Hal ini mengindikasikan suatu ketegangan mendasar antara semangat koperasi sebagai bentuk ekonomi kerakyatan dan pendekatan pemerintah yang cenderung menyeragamkan dari atas. Padahal, koperasi sejatinya adalah entitas ekonomi yang bersifat sukarela, berbasis pada kebutuhan dan inisiatif anggotanya. Membentuk koperasi tanpa melibatkan kehendak dan kesiapan anggota sama saja dengan membangun rumah tanpa fondasi.

Ketergesaan pembentukan koperasi tanpa pendampingan, pendidikan koperasi, dan pelatihan manajerial yang memadai akan menciptakan kelembagaan yang rapuh. Bahkan lebih jauh, hal ini dapat merusak kepercayaan masyarakat terhadap koperasi itu sendiri, bukan hanya karena risiko kegagalan, tetapi juga karena koperasi dipersepsikan sebagai proyek pemerintah semata, bukan milik kolektif warga.

Yang juga patut dipertanyakan secara kritis adalah skema pembiayaan koperasi ini. Dengan tidak adanya alokasi langsung dari APBN dan APBD, beban pembiayaan sepenuhnya ditumpukan pada skema pinjaman dari perbankan milik negara. Artinya, koperasi sebagai entitas hukum akan membawa beban kredit dalam nominal besar sejak awal. Dalam sistem perbankan, pinjaman semacam ini tentu disertai kewajiban pengembalian, bunga, dan risiko hukum jika terjadi gagal bayar.

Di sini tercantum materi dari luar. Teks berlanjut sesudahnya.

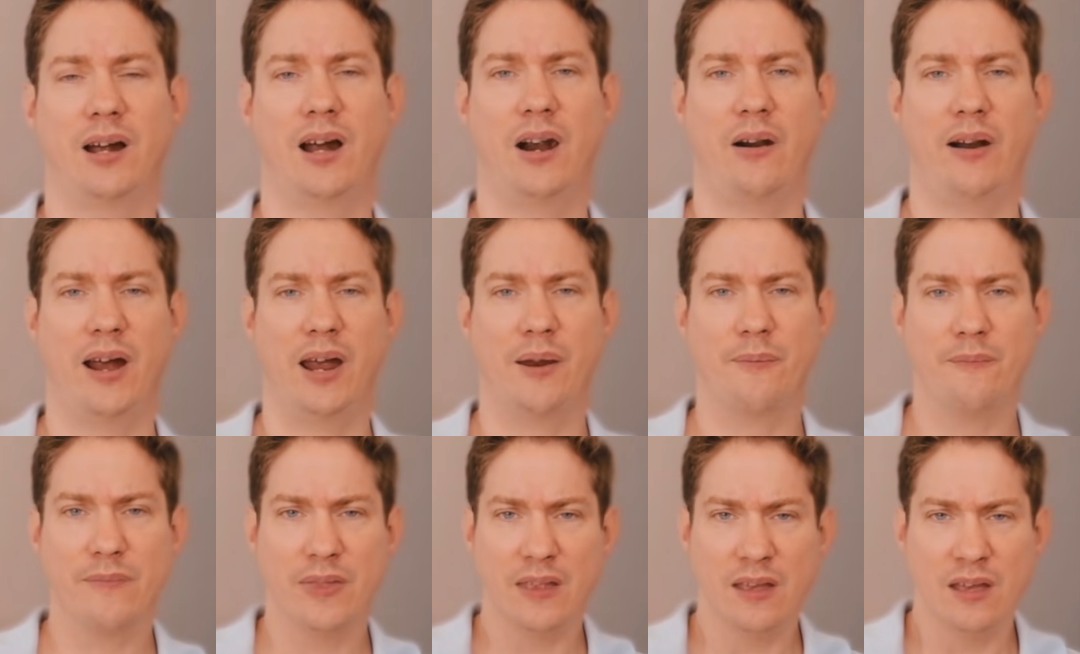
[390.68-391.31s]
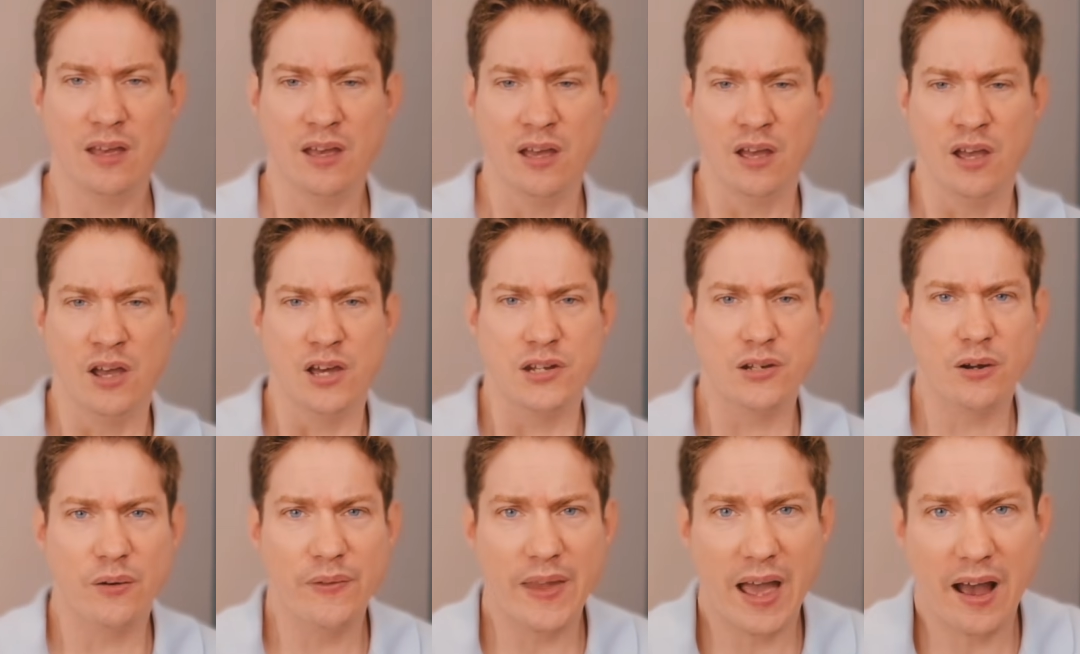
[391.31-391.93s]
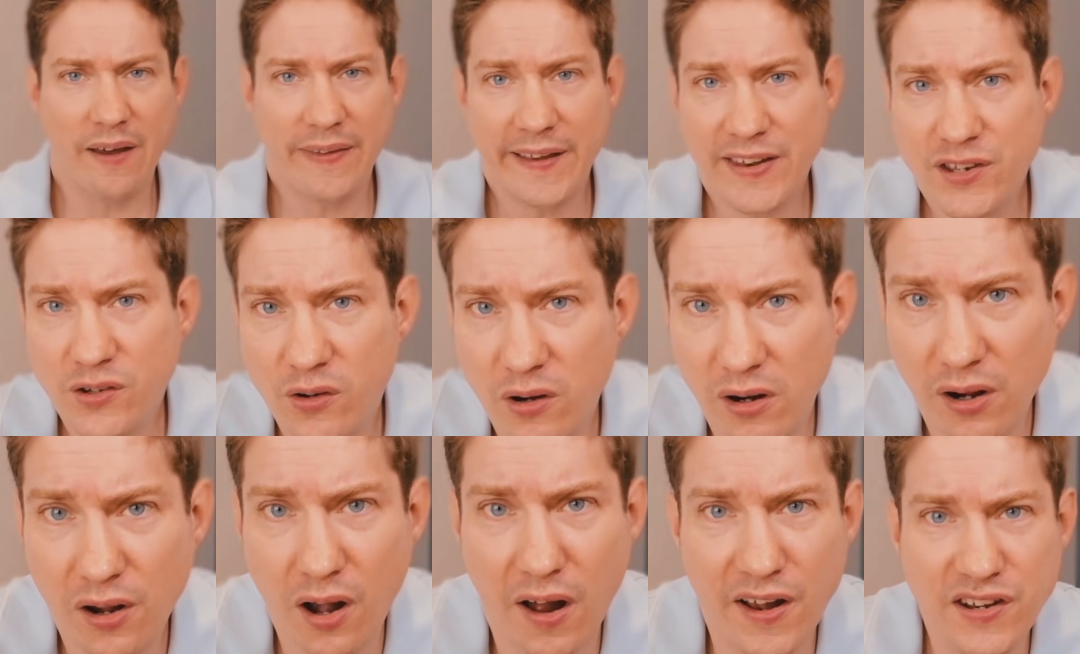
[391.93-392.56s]
All right? So now that
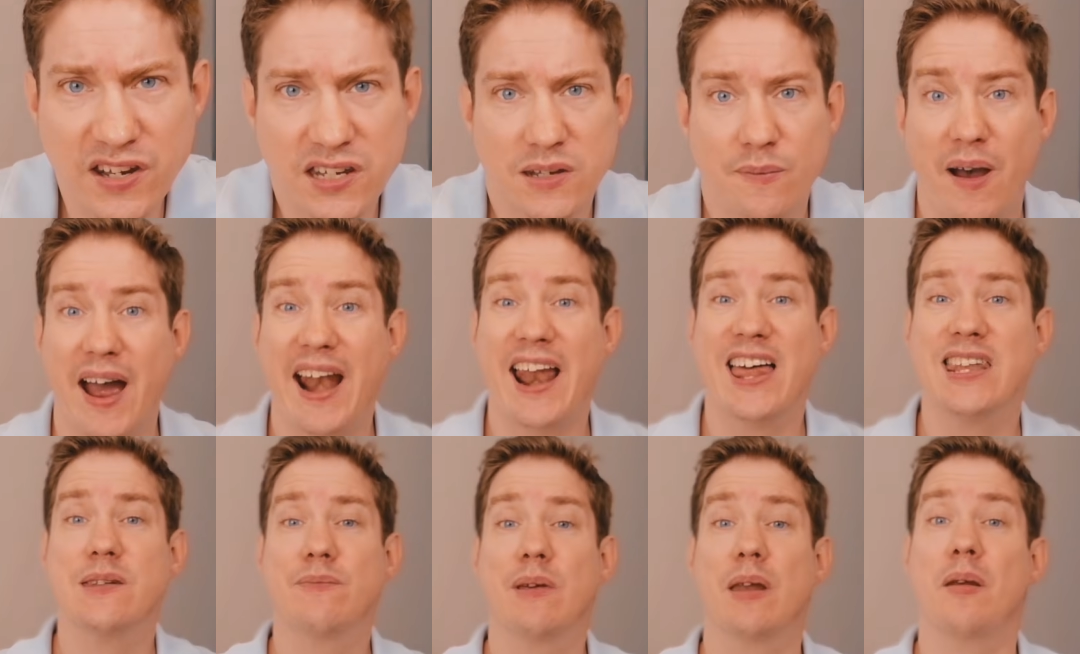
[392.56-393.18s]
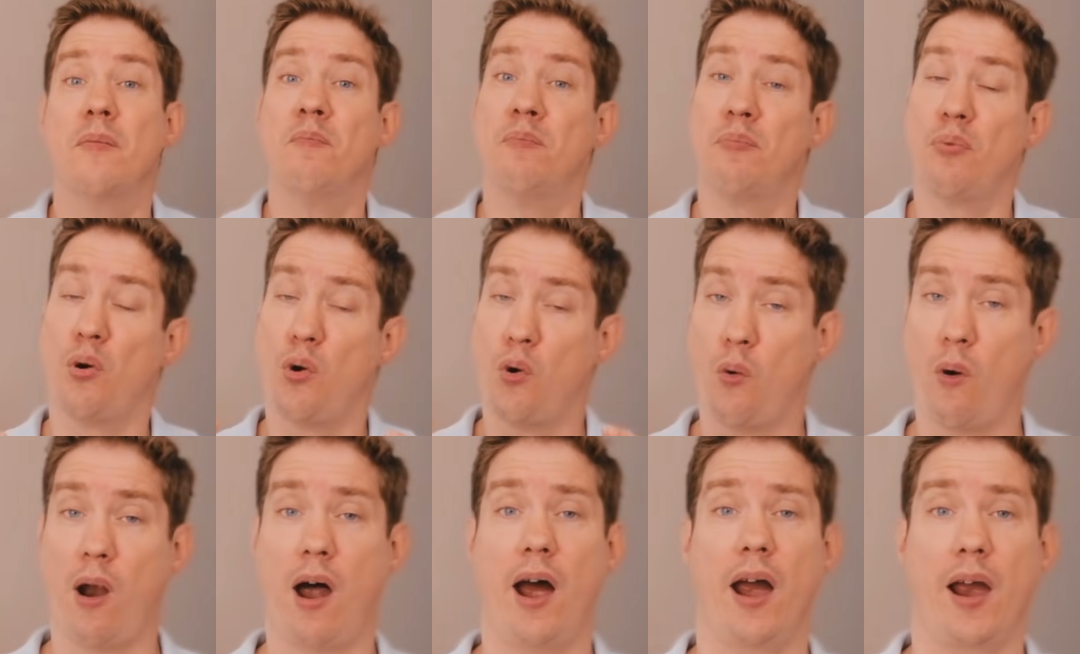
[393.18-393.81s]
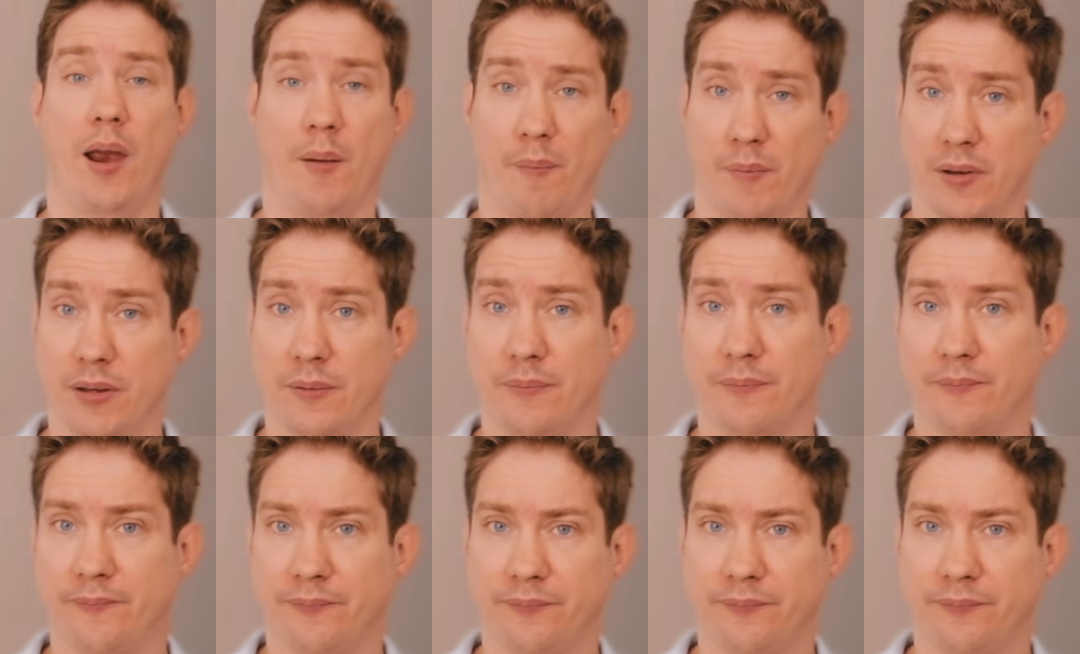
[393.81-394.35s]
your unconscious mind has been primed,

Pertanyaannya: apakah seluruh koperasi tersebut memiliki kesiapan kelembagaan, model bisnis yang matang, dan kapasitas manajerial yang memadai untuk mengelola pinjaman sebesar itu? Tanpa analisis risiko dan studi kelayakan yang komprehensif, skema pembiayaan ini justru berpotensi menjerumuskan koperasi ke dalam kegagalan sistemik. Koperasi tidak sedang dibantu berkembang, tetapi didorong tumbuh dengan beban utang sejak hari pertama.

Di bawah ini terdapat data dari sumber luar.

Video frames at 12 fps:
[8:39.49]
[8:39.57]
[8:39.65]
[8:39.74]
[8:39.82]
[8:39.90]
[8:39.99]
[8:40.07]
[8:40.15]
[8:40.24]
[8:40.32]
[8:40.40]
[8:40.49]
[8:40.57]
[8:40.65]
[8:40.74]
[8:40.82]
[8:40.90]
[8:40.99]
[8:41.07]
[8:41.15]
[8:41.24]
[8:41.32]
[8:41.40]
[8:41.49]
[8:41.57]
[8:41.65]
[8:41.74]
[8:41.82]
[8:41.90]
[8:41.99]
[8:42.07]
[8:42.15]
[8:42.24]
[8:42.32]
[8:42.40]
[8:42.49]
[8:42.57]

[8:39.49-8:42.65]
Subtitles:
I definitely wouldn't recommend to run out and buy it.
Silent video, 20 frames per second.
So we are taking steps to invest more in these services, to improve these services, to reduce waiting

Lebih berbahaya lagi jika proyek ini dijalankan semata sebagai pembuktian keberhasilan pemerintah di awal masa jabatan. Ketika angka-angka dijadikan ukuran utama, maka keberhasilan akan dinilai dari jumlah koperasi yang terbentuk, bukan dari berapa banyak yang bertahan, tumbuh, dan memberi manfaat nyata bagi anggotanya. Dalam kerangka seperti itu, koperasi berubah menjadi instrumen legitimasi politik, bukan sarana pemberdayaan ekonomi rakyat.

Logika pembangunan yang terlalu mengedepankan kecepatan dan angka kuantitatif ini justru mengingkari semangat koperasi yang berbasis proses sosial, pembelajaran bersama, dan kepemilikan kolektif. Koperasi tidak bisa dibentuk secara massal dalam waktu singkat layaknya proyek infrastruktur. Ia harus ditumbuhkan dengan pendekatan partisipatif, melalui pendidikan ekonomi, pengorganisasian komunitas, dan pembentukan kepemimpinan yang akuntabel.

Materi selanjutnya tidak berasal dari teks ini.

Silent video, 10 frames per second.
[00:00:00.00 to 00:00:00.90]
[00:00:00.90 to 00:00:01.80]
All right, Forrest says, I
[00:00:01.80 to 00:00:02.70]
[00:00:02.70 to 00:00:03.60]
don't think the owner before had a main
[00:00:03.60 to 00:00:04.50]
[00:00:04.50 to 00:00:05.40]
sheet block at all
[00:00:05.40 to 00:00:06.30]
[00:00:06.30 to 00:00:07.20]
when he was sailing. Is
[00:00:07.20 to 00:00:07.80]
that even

Dalam semangat pembangunan nasional yang berkeadilan, koperasi seharusnya menjadi pilar utama ekonomi rakyat. Tetapi menjadikan koperasi sebagai proyek instruksi yang terburu-buru hanya akan menghasilkan entitas kosong, berbadan hukum tetapi tanpa jiwa. Kita menyaksikan bagaimana negara berusaha membentuk kelembagaan rakyat tanpa memberikan ruang tumbuh bagi kesadaran rakyat itu sendiri. Maka tak mengherankan jika nanti banyak koperasi yang terbentuk hari ini justru tak mampu bertahan esok hari.

Apabila negara betul-betul ingin membangun ekonomi berbasis koperasi, maka pendekatan yang digunakan harus diubah secara fundamental. Pendidikan koperasi, pelatihan kewirausahaan, pendampingan hukum dan keuangan, serta penumbuhan kesadaran kolektif harus menjadi fondasi utama. Negara tidak boleh sekadar mengeluarkan perintah, tetapi mesti hadir sebagai fasilitator yang mendengarkan dan memberdayakan.

Sebab, dalam koperasi, tidak cukup hanya ada struktur. Harus ada partisipasi. Tidak cukup hanya ada dana. Harus ada daya. Dan tidak cukup hanya ada target. Harus ada proses.

Jika negara sungguh-sungguh berkomitmen pada pembangunan koperasi yang sejati, maka ia harus bersedia melepaskan logika komando, dan mulai memeluk kembali semangat rakyat: tumbuh perlahan, tapi kuat mengakar.